Blog Credo

The whole aim of practical politics is to keep the populace alarmed (and hence clamorous to be led to safety) by menacing it with an endless series of hobgoblins, all of them imaginary.

H.L. Mencken

Friday, July 11, 2025

The Impending Fed Disaster

 Donald Trump is a stupid man surrounded by cronies who do what he wants or just gestures at. The result is that Trump's policy agenda is a shitshow. This shitshow is demonstrated in odd ways at odd times, such as the catastrophe in Kerr County. The gutting of emergency response is not something Trump himself really ever articulated, but it's a combination of the Republican Party's long standing hostility to effective government, the fact that people like Kristi Noem have their positions because Trump thinks they look good on the TeeVee and they are skilled at kissing his fat ass. So, Trump - who's a slob - surrounds himself with those people who most assiduously kiss his ass, those people are largely ideologically extreme Republicans, and those people give us the rolling policy disasters that typify our sojourn in Trumpistan.

This is how we wind up with the burbling chaos of the Trump's tariff regime.

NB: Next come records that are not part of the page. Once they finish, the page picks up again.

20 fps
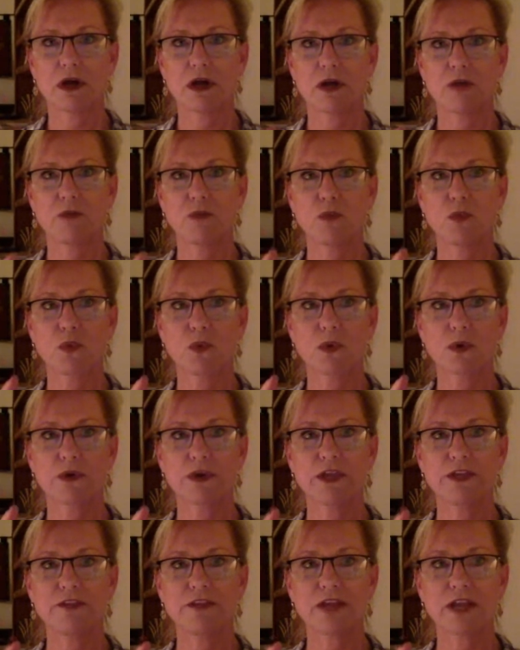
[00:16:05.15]
I'm
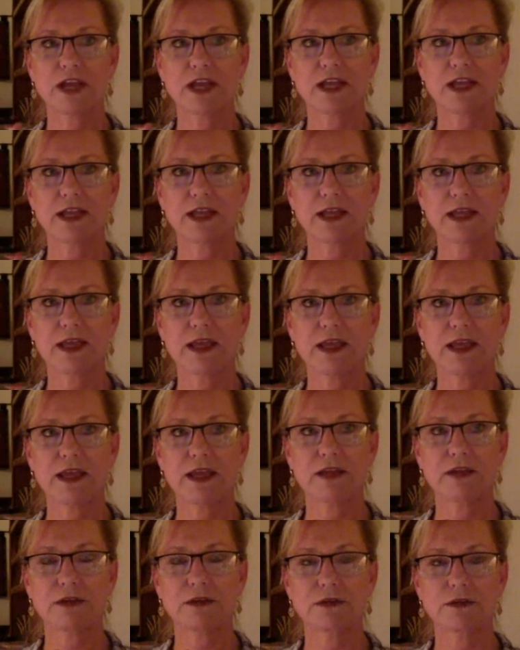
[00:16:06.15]
worried that I
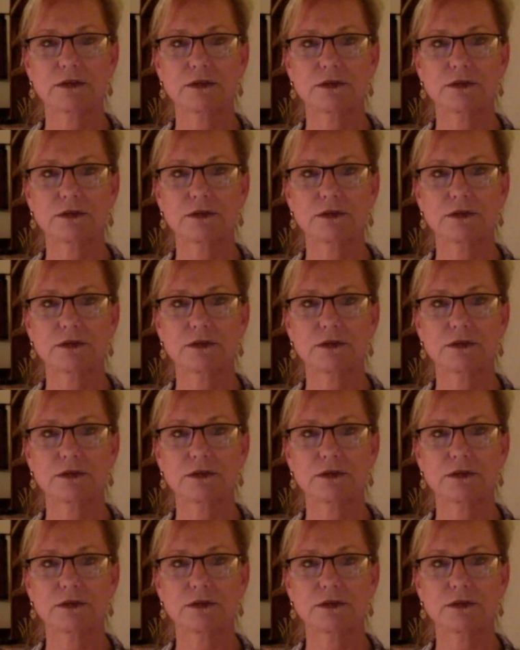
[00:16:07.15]
can't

They're on! They're off! Hey, let's put a 50% tariff on copper! Why? Fuck it! Who knows?

All of this is a well established pattern from Trump's life. His business was basically a dozen or so people working out of Trump tower. They were the people around him handling whatever branding opportunity he was pursuing at the moment. Trump wasn't running General Electric, he was running a very lean shop and everyone there catered to the whims of the boss. 

Now, he's trying to run the world's second largest bureaucracy and it's gone about like you'd expect. In his first term, there was at least some "grown ups in the room" until he fired them, after which we got the botched Covid response and January 6th.

Krugman decides to give us something else to worry about, as he reminds us that Trump will be able to pick Jerome Powell's successor at the Federal Reserve. 

Since its inception a little over 100 years ago, the Fed has tried as much as possible to hew to economic orthodoxy and eschew political pressure. The most obvious example of this is Paul Volcker's war on inflation in the late '70s and early '80s. Both Carter and Reagan saw the economy get drained of capital as he squeezed inflation to death with interest rates as high as 20%. It worked, and until Covid, we really didn't see inflation, certainly not like we did in the '70s. 

Trump is likely to put another crony, another lickspittle, at the head of the Fed and that creature will likely cater to Trump's whims. If - as I and others predict - we are in a recession by 2026, putting some hack in charge could be catastrophic.

If Trump were to nominate some incompetent boob like Stephen Moore, do we really think we can count on Thom Tillis, Susan Collins, Lisa Murkowski and some other unnamed Senator to prevent the destruction of the Fed's independence?